Screen Scraping with BeautifulSoup for Python. http://www.crummy.com/software/BeautifulSoup/bs4/doc/
from bs4 import BeautifulSoup
soup = BeautifulSoup(html_doc, 'html.parser')
print(soup.prettify())
tag = soup.kind_of_tag # retrieve the element with kind_of_tag (the first occurrence I suppose)
tag.name # name of the tag
tag.string # text of the tag
tag.attrs # attributes of the tag as a dictionary
tag['attribute_name'] # access to an attribute
tag.attribute_name # same
# search for tags
soup.find_all('tag-name') # find all 'tag-name' tags and return a list of them
for link in soup.find_all('a'):
print(link.get('href'))
# search for tags (with attributes of them)
soup.find(id='my_id')
soup.find(id=True) # the id attribute has a value
soup.find_all(href=re.compile('.es$'))
soup.find_all(attrs={'data-foo': 'value'})
soup.find_all('a', attrs={'class': 'sister'})

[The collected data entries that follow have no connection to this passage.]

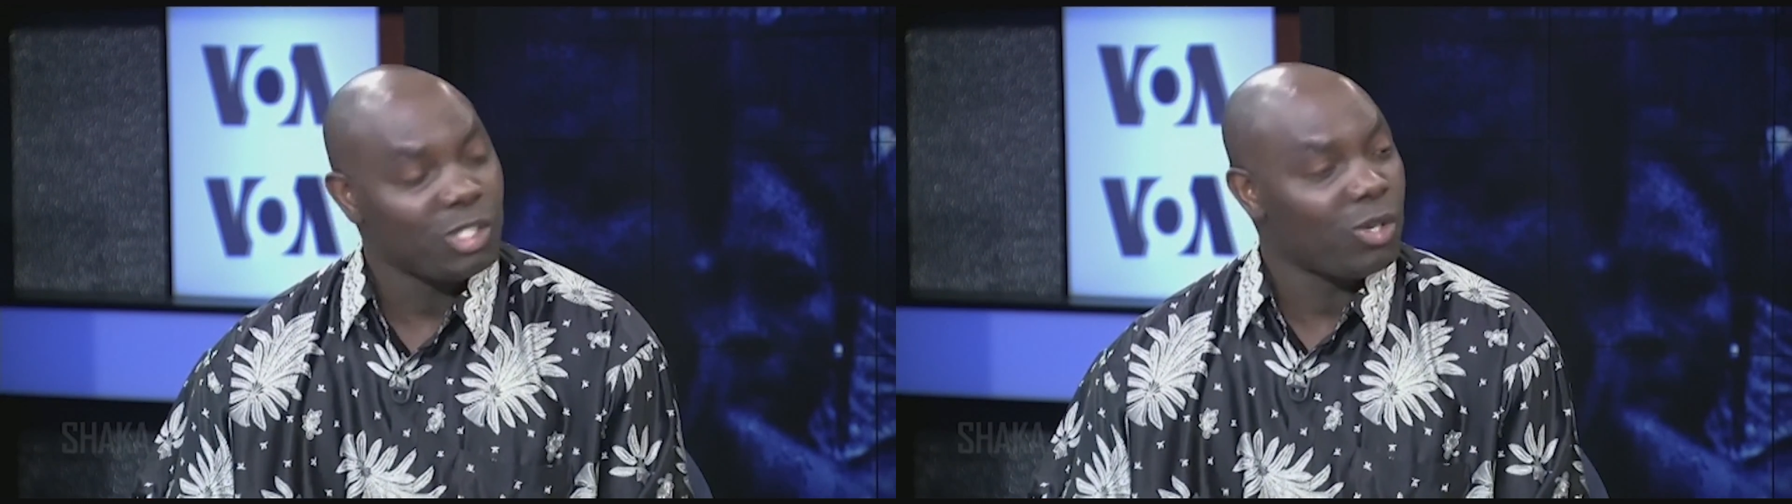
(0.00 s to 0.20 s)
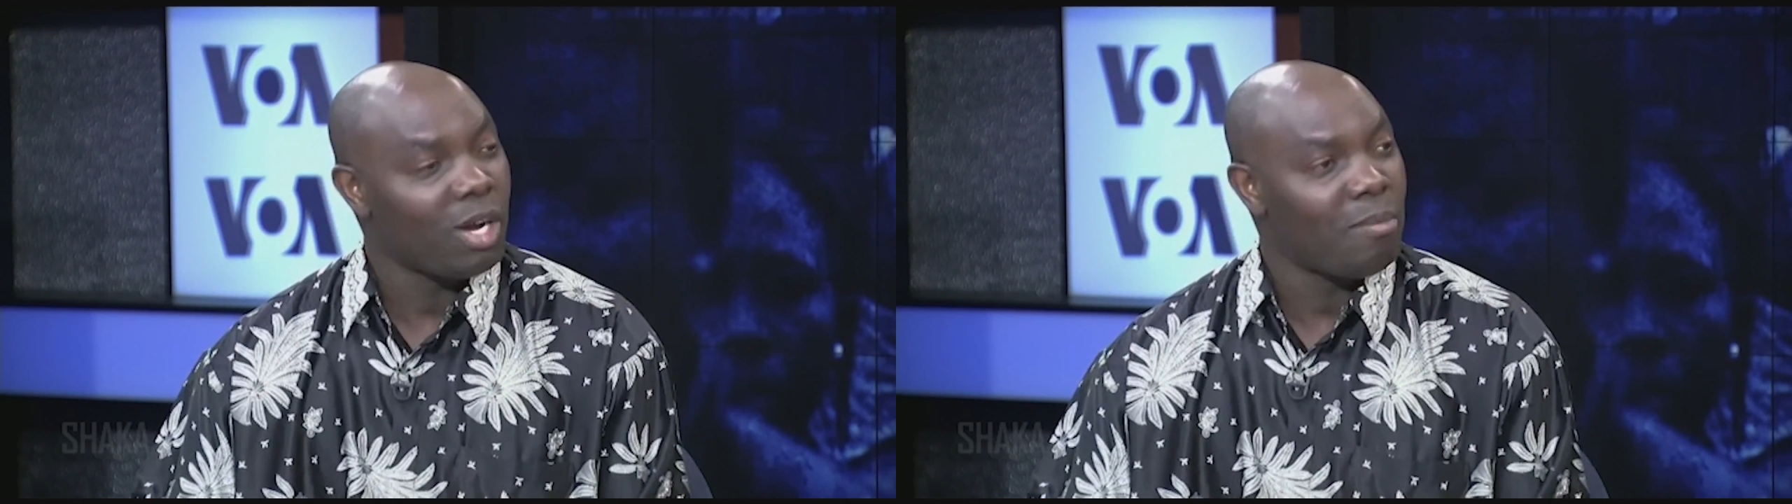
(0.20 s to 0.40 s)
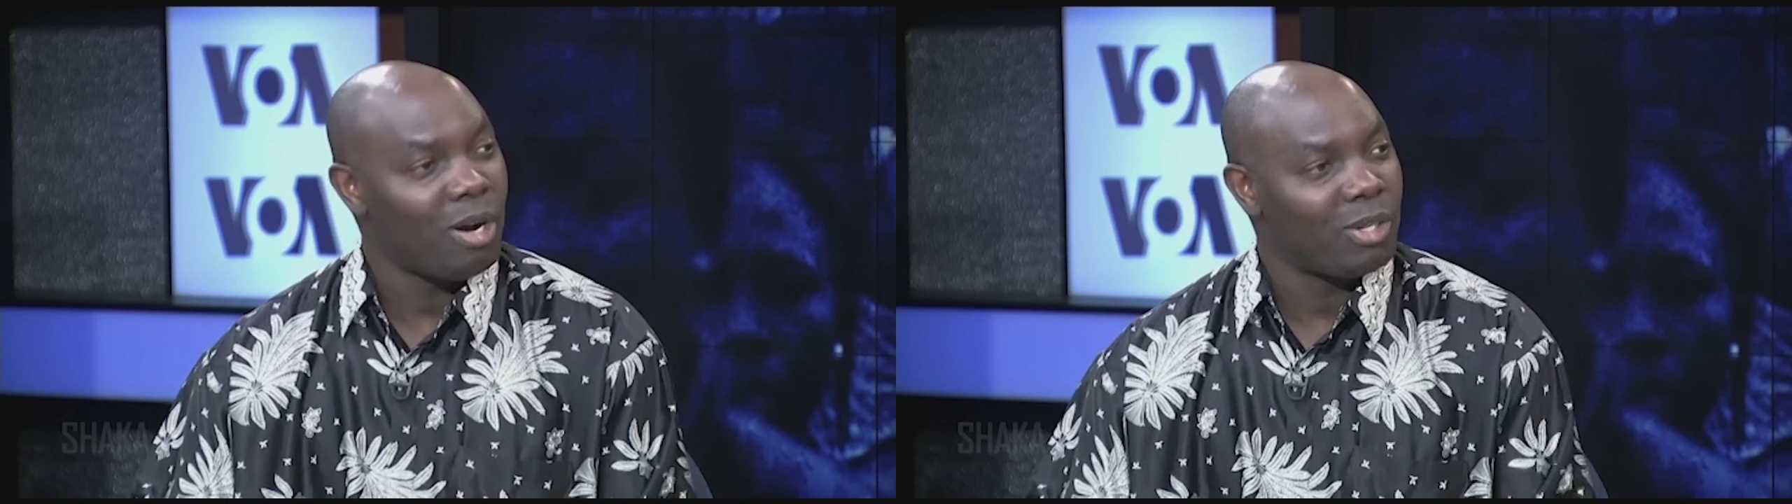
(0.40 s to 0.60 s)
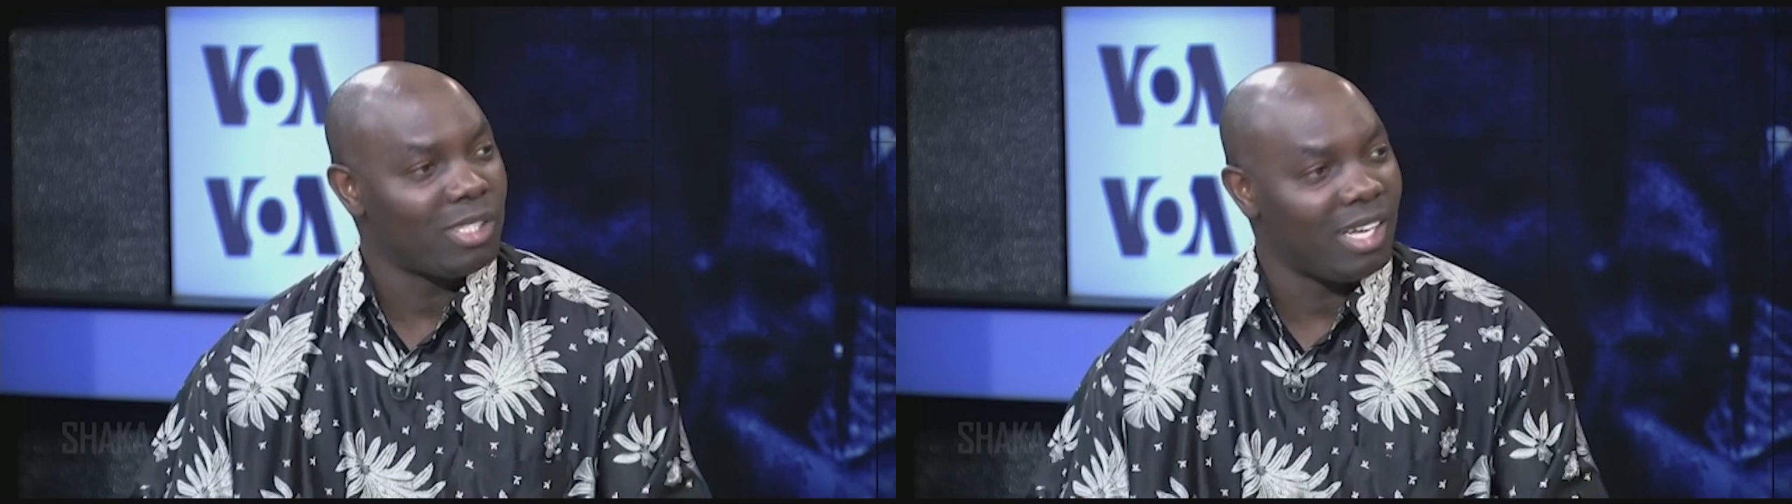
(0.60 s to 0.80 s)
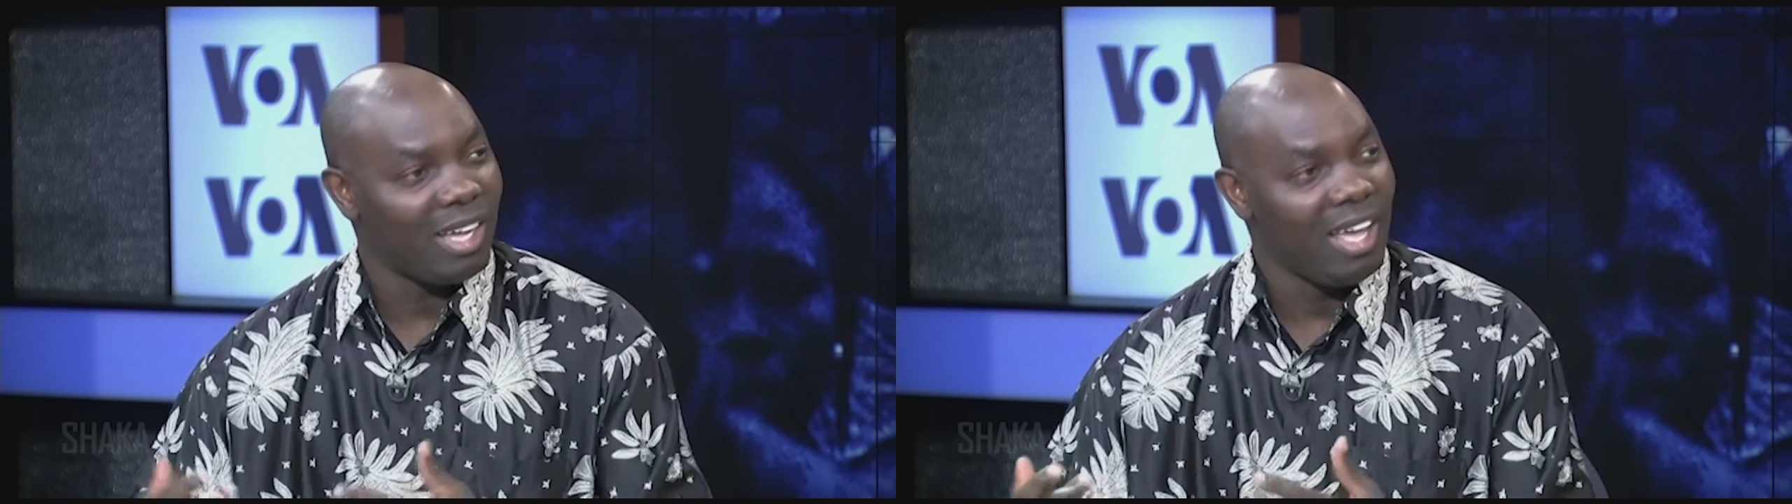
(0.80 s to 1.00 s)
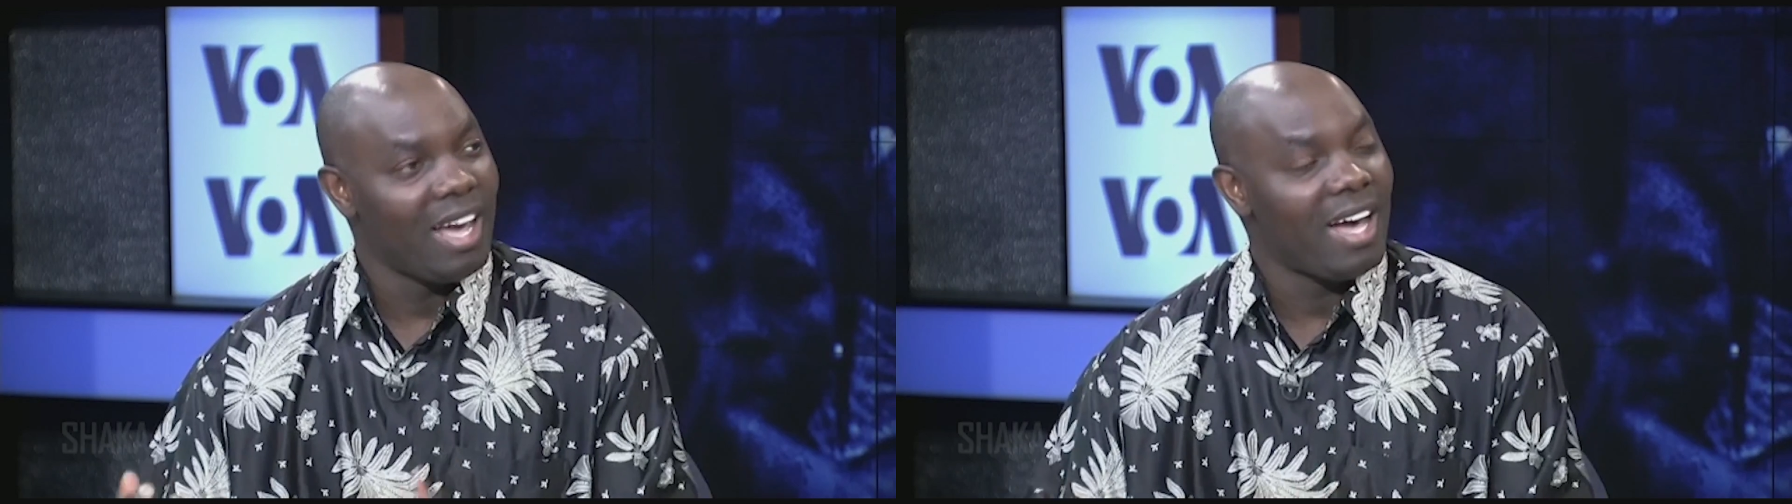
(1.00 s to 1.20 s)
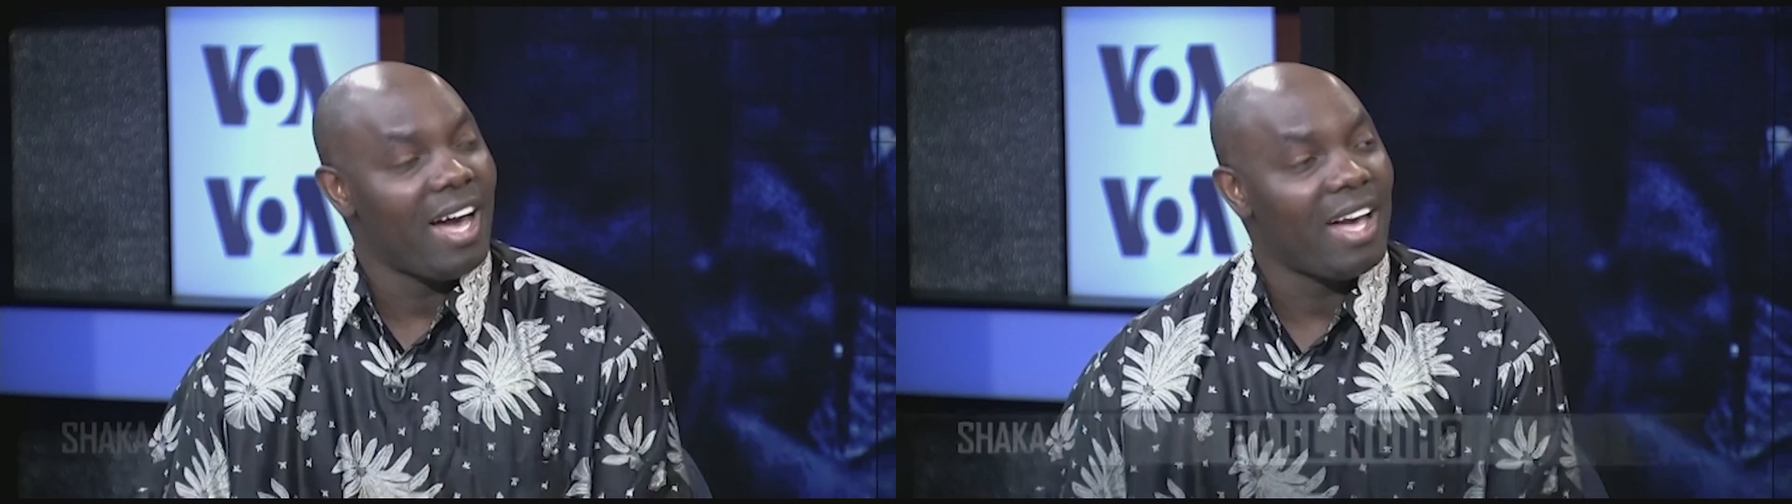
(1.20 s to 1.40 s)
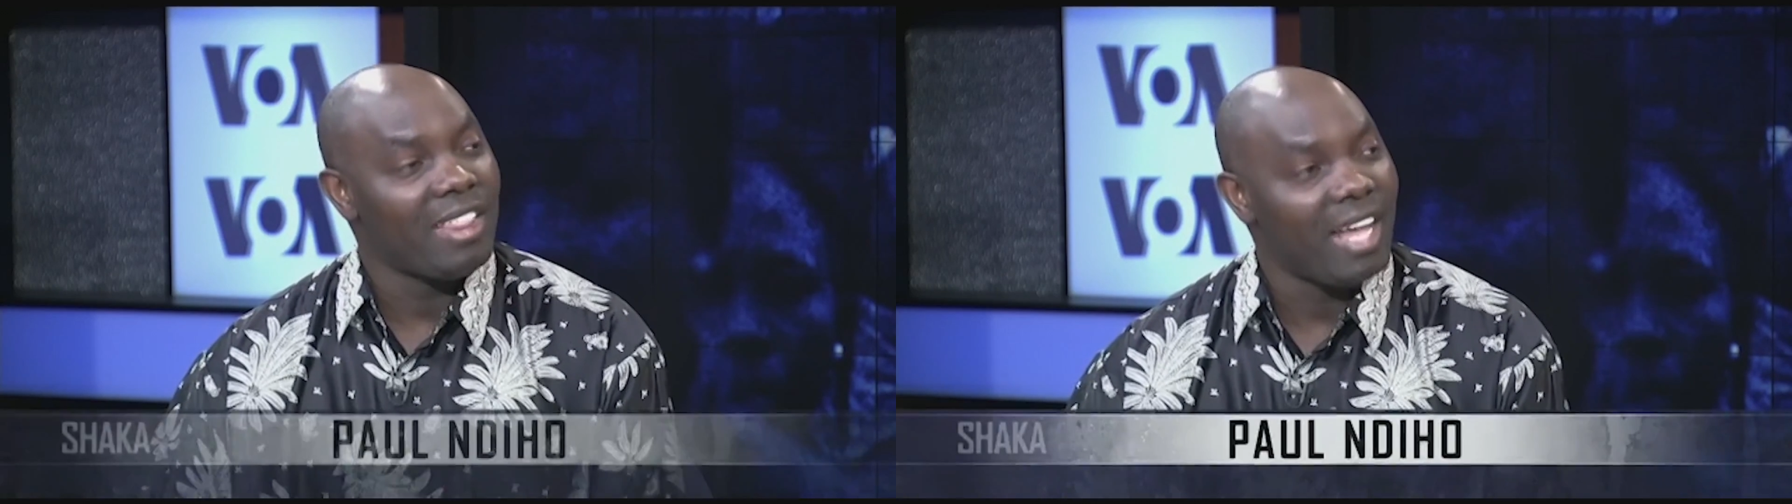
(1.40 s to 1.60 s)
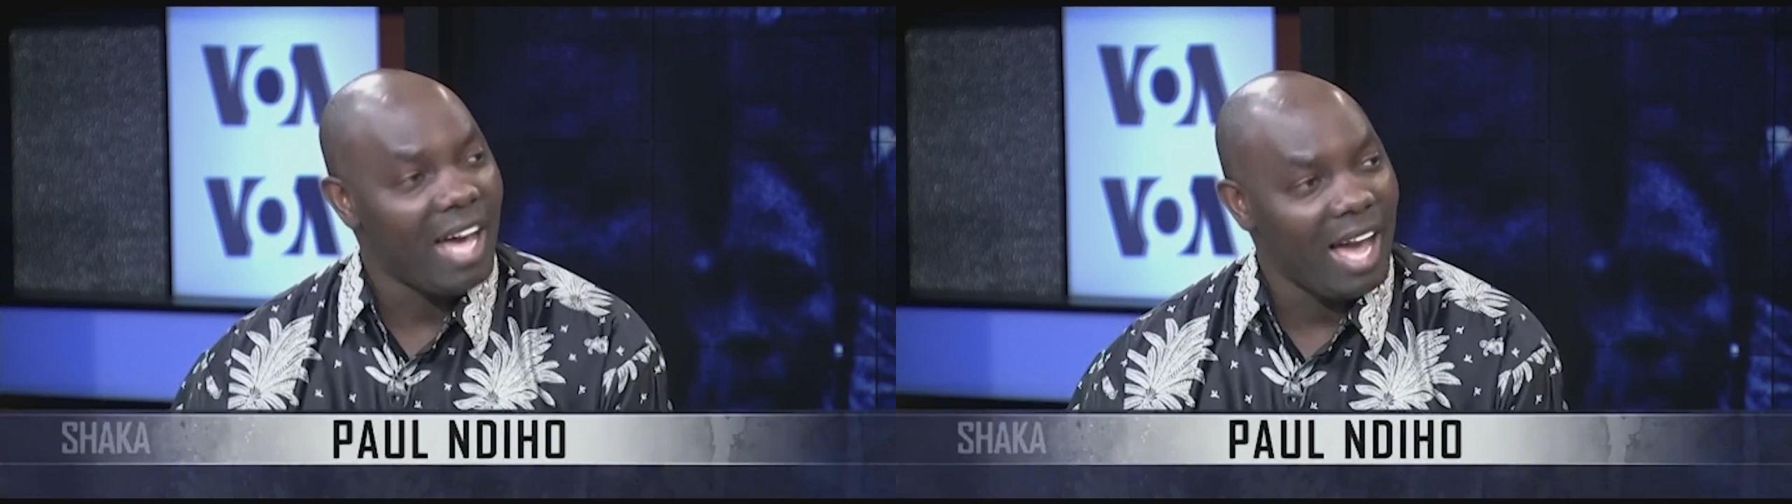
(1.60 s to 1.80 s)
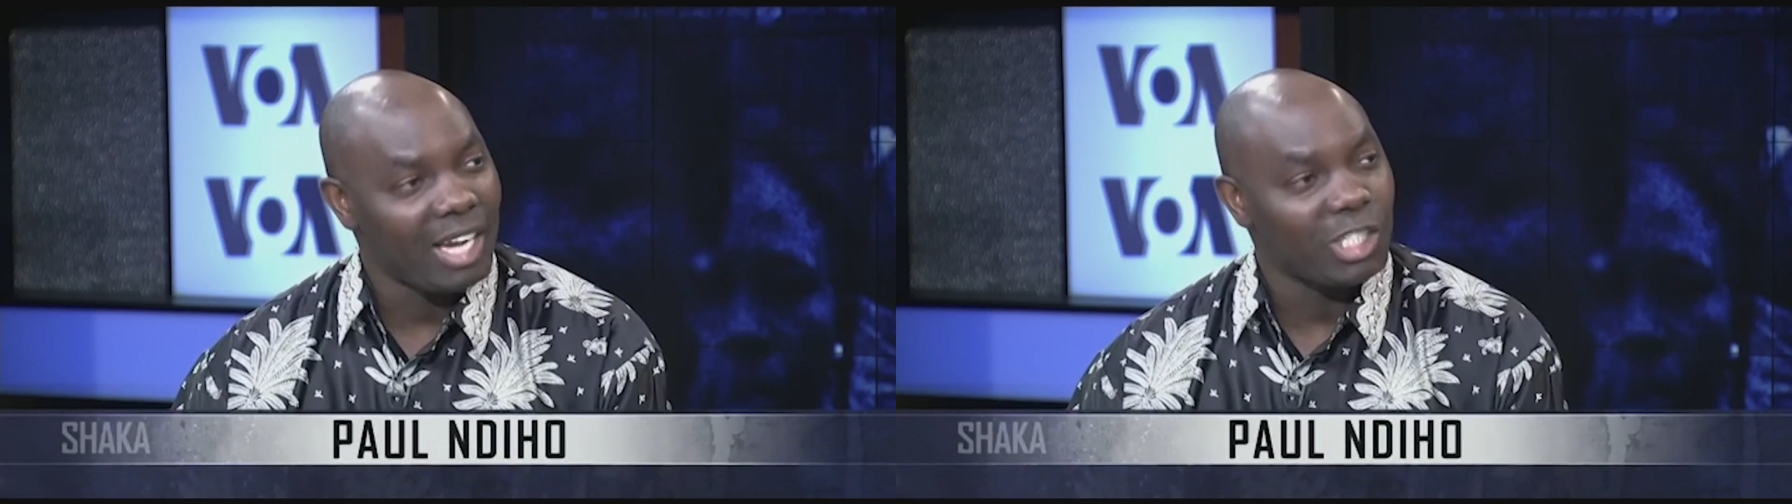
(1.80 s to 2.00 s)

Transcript: Let's talk about the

soup.find_all(class_=re.compile('title')) # search by CSS class: <p class="title"><b>The Dormouse's story</b></p>
soup.find_all('a', class_='sister') # <a class="sister" href="http://example.com/elsie" id="link1">Elsie</a>
# Any argument that’s not recognized will be turned into a filter on one of a tag’s attributes
# Some attributes, like the data-* attributes in HTML 5, have names that can’t be used as the names of keyword arguments
# search for strings instead of tags
soup.find_all('a', text='Elsie')